* What is needed
Print only the lines running from the line with "[1:42.73-1:43.03]" to the final line below, both included, exactly as written and without the pictures.
# # #
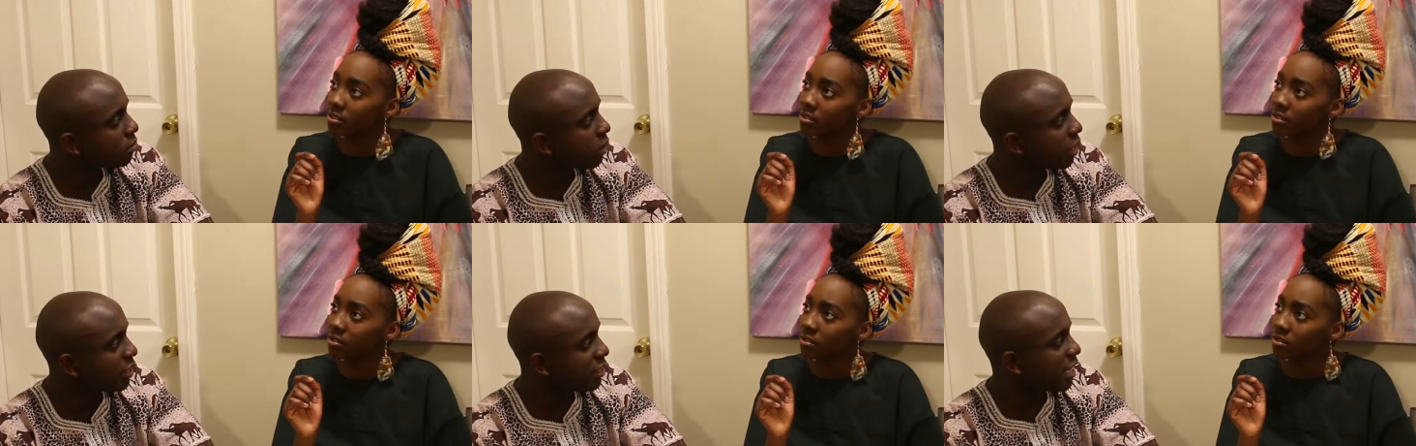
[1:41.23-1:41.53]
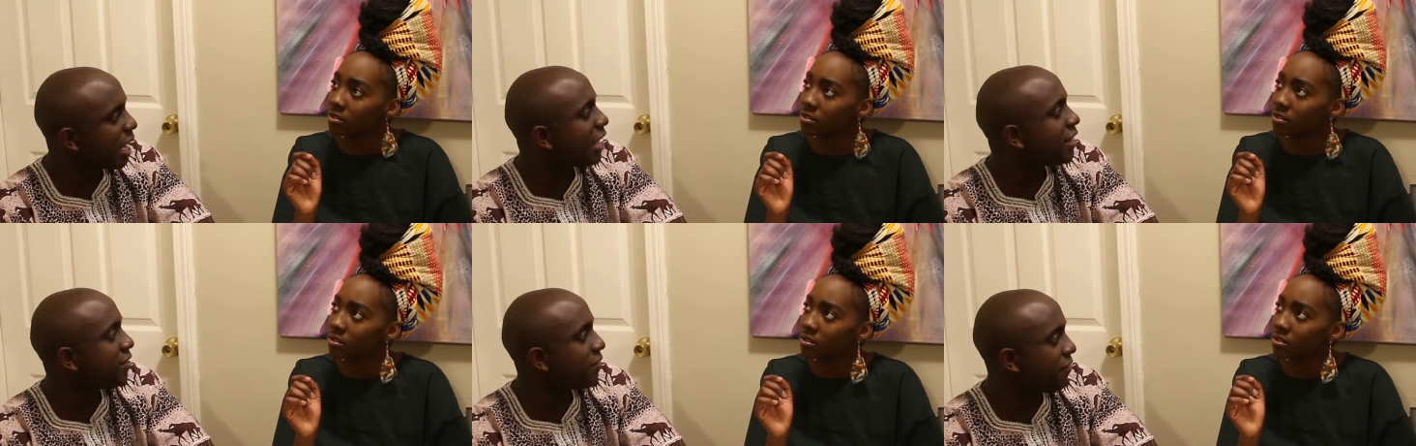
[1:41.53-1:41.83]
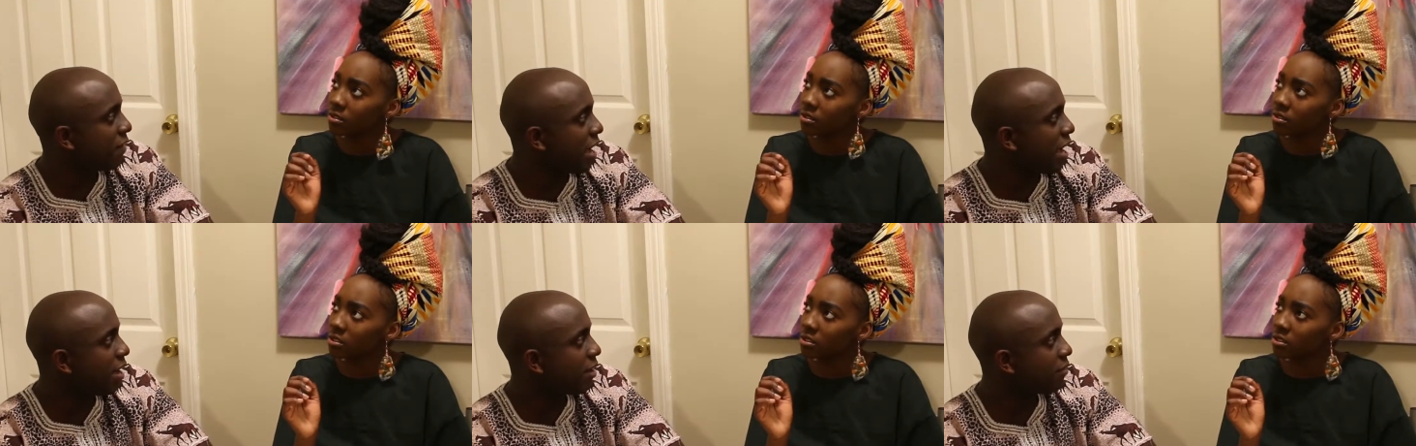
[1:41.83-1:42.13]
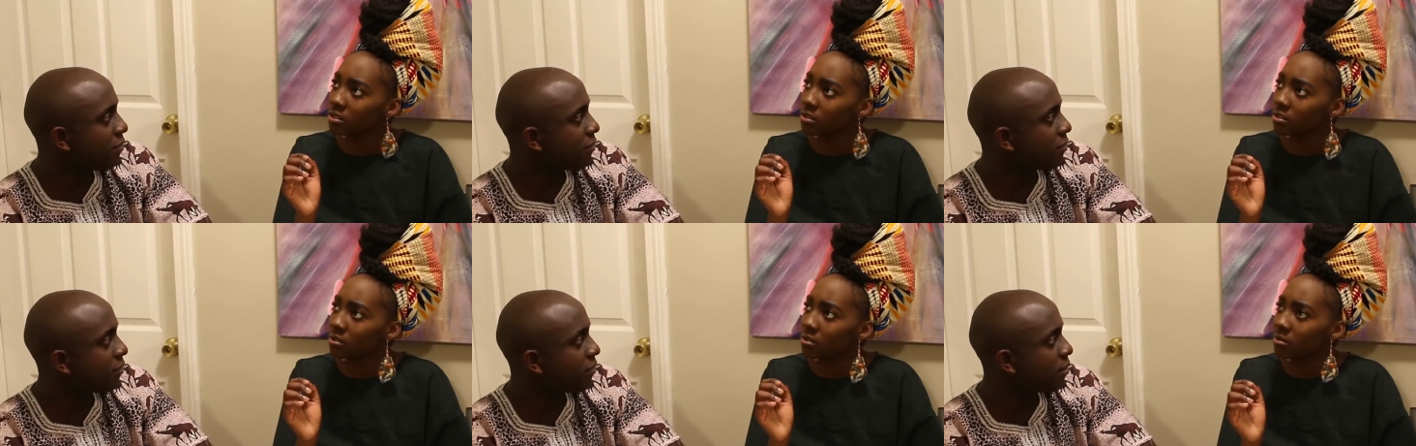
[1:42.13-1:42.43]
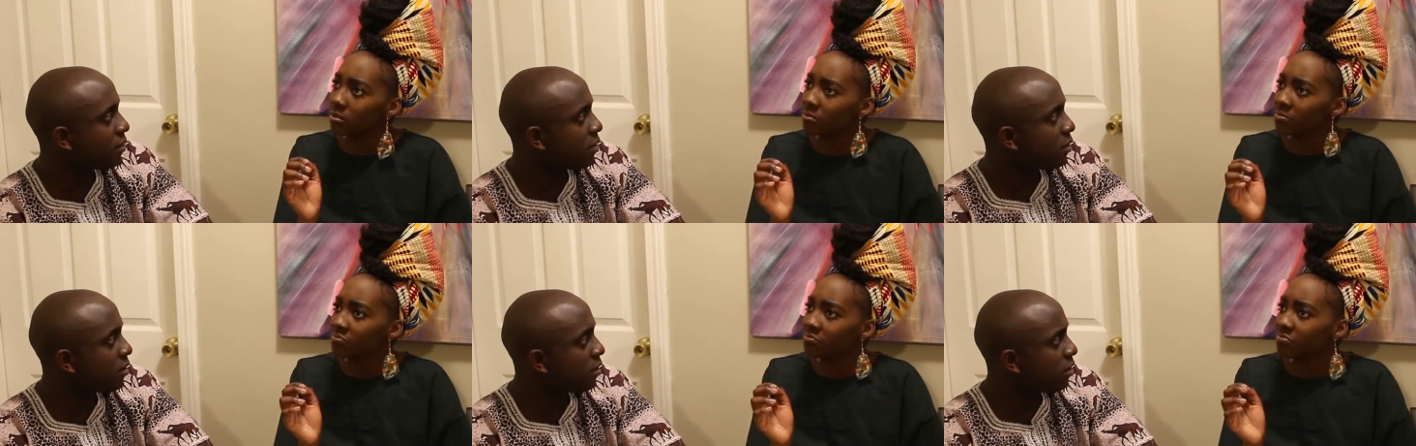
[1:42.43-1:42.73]
Speaker 1: like nine to five.
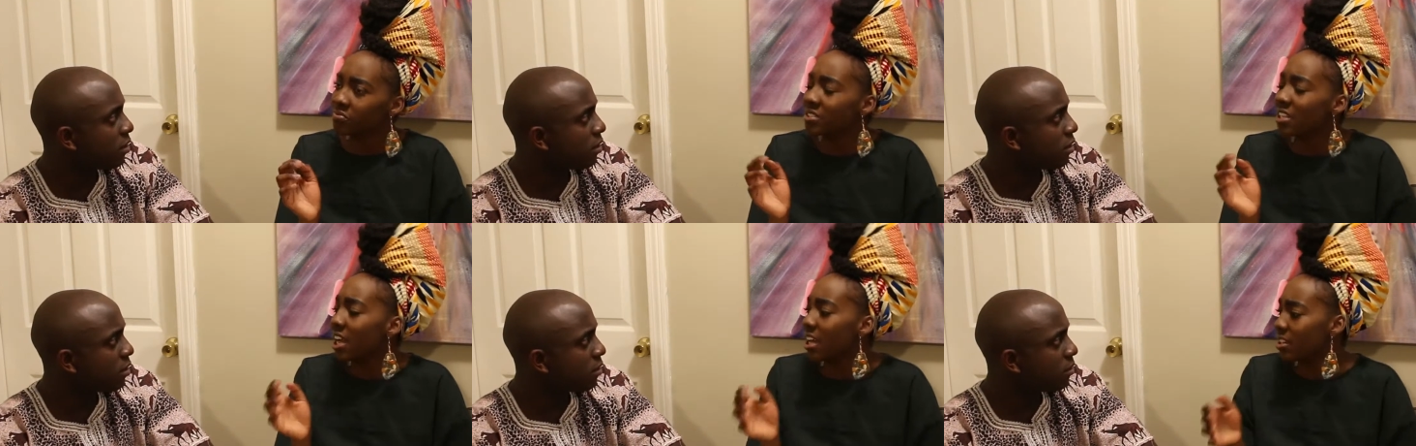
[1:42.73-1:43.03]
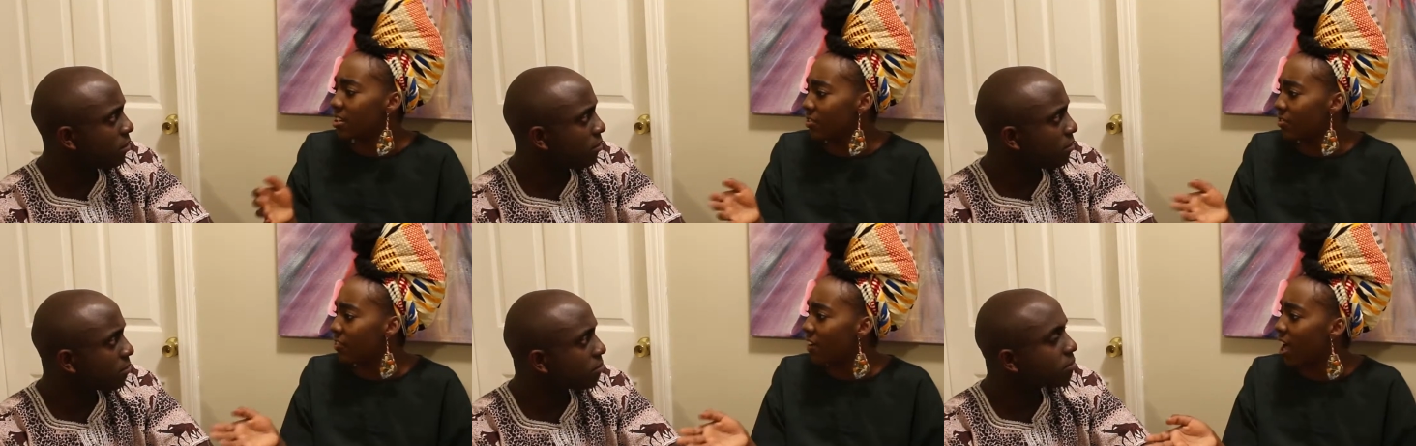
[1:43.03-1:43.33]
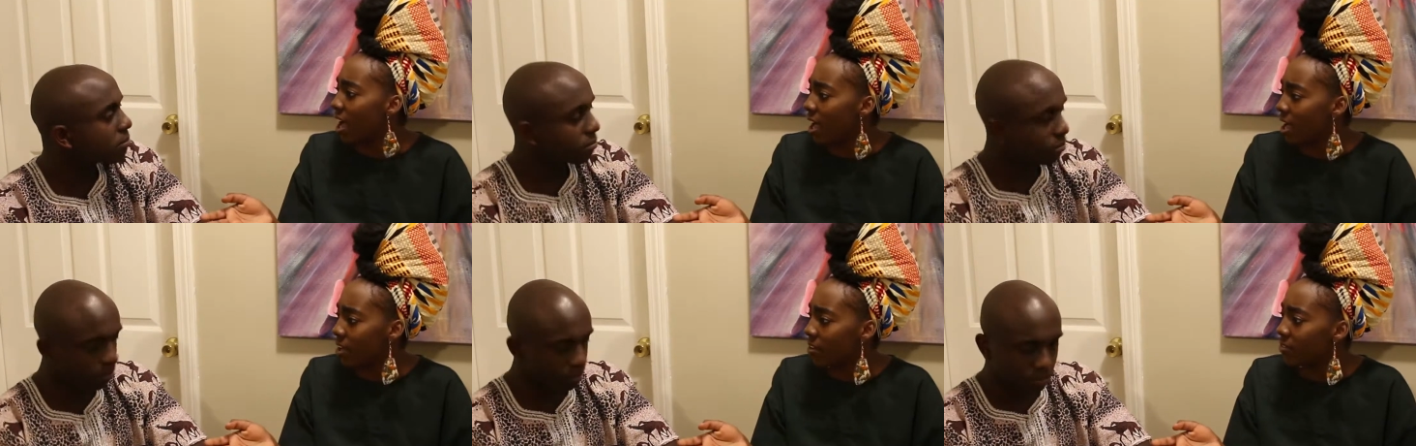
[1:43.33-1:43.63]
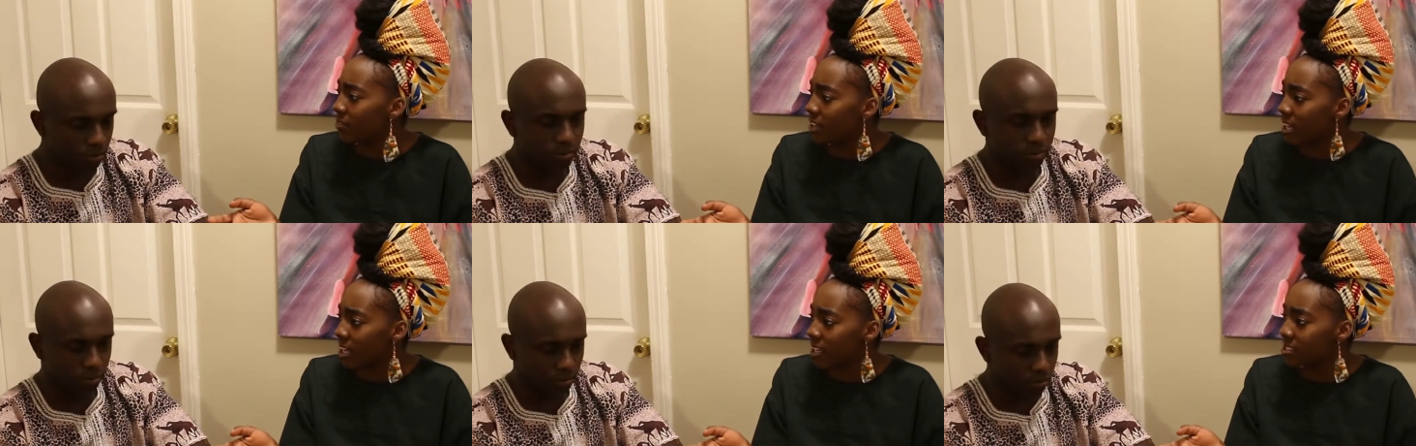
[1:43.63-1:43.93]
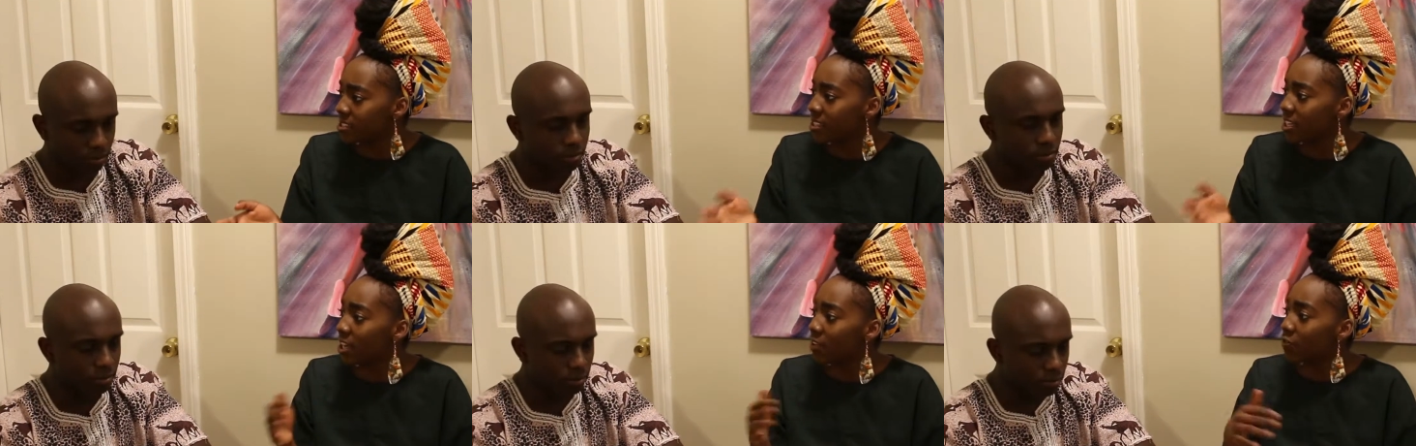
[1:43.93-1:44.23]
Speaker 2: Nine to five,
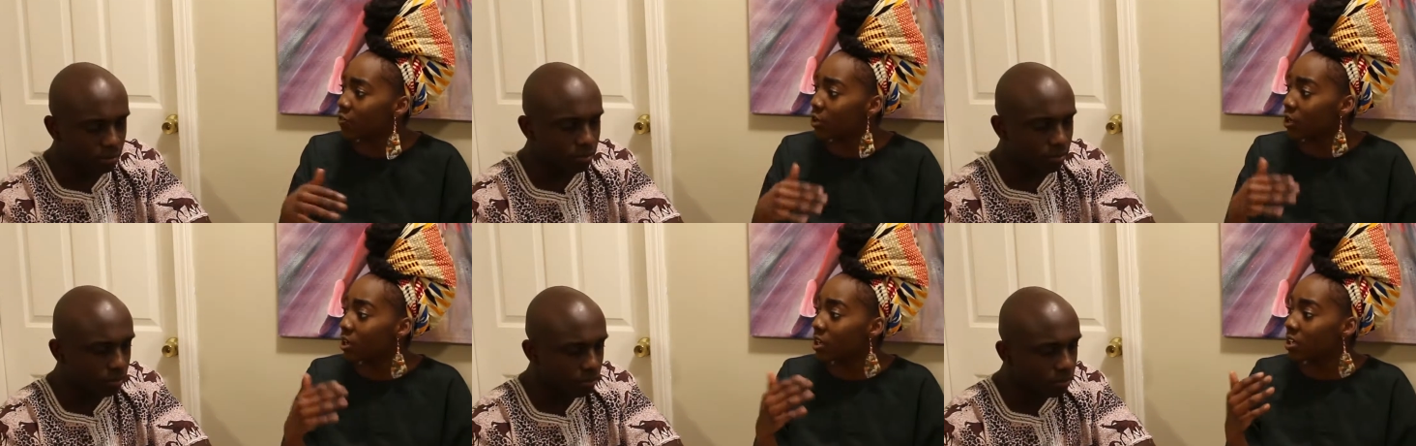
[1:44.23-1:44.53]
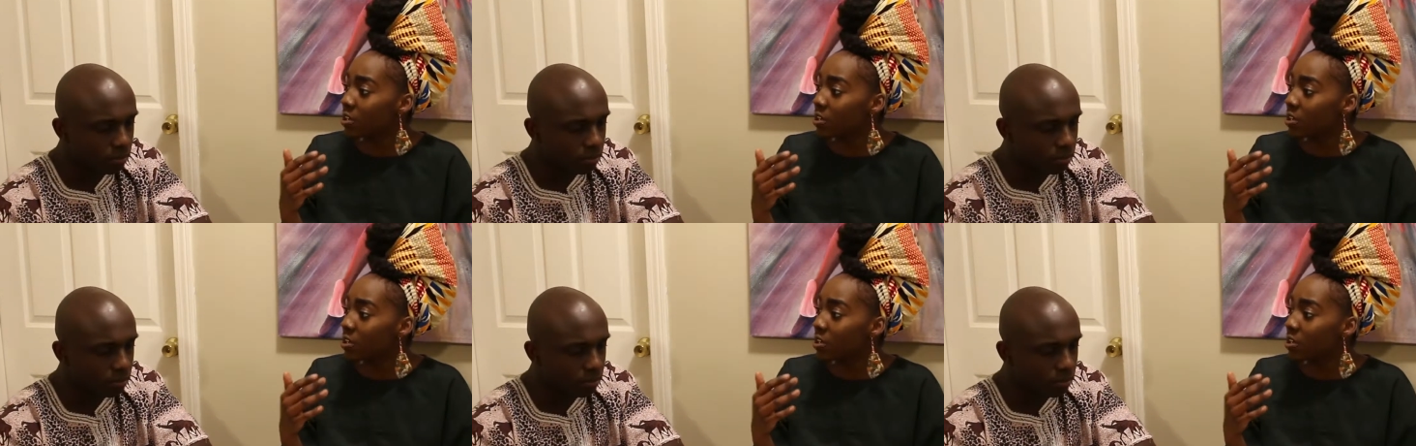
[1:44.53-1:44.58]
yes. If you're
# # #
* Written solution
[1:42.73-1:43.03]
[1:43.03-1:43.33]
[1:43.33-1:43.63]
[1:43.63-1:43.93]
[1:43.93-1:44.23]
Speaker 2: Nine to five,
[1:44.23-1:44.53]
[1:44.53-1:44.58]
yes. If you're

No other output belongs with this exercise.